PROVIDED RECORDS =>
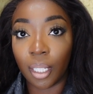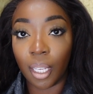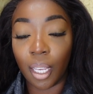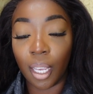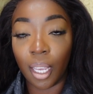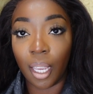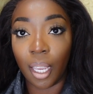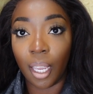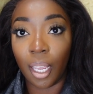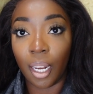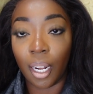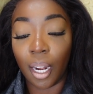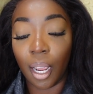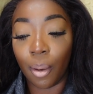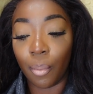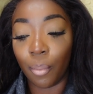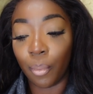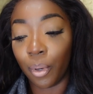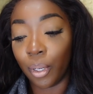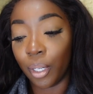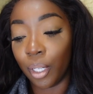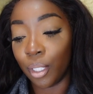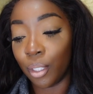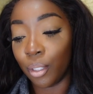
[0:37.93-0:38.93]
and I
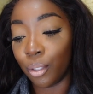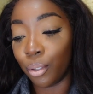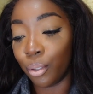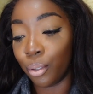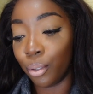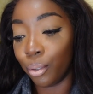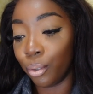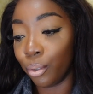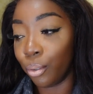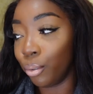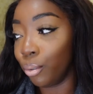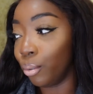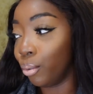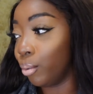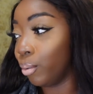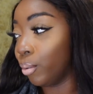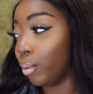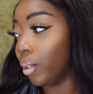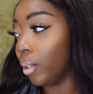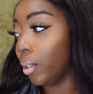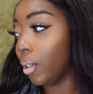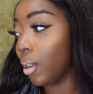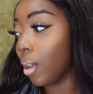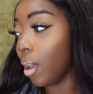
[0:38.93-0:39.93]
wanted to
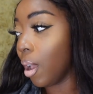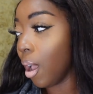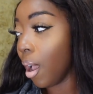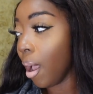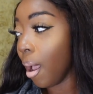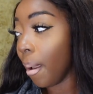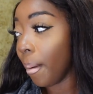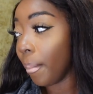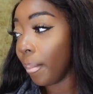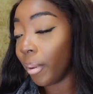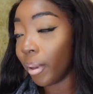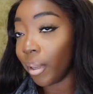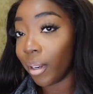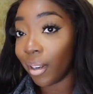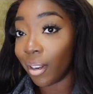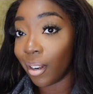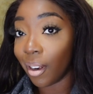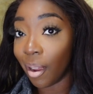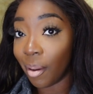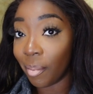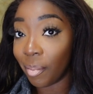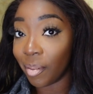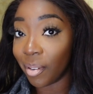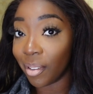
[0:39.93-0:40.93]
put
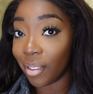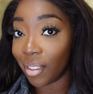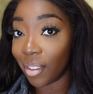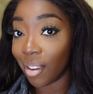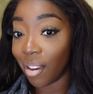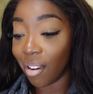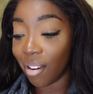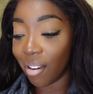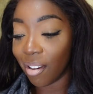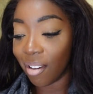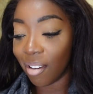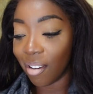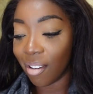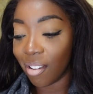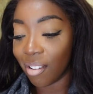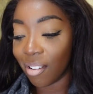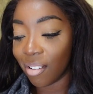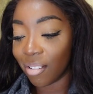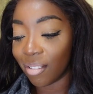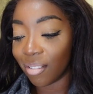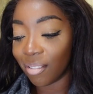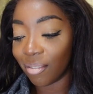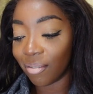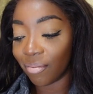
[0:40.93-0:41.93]
it up with y'all.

PROBLEM REQUIREMENTS => Leaving the pictures out, output each line of the listing exactly.

ANSWER SECTION =>
[0:37.93-0:38.93]
and I
[0:38.93-0:39.93]
wanted to
[0:39.93-0:40.93]
put
[0:40.93-0:41.93]
it up with y'all.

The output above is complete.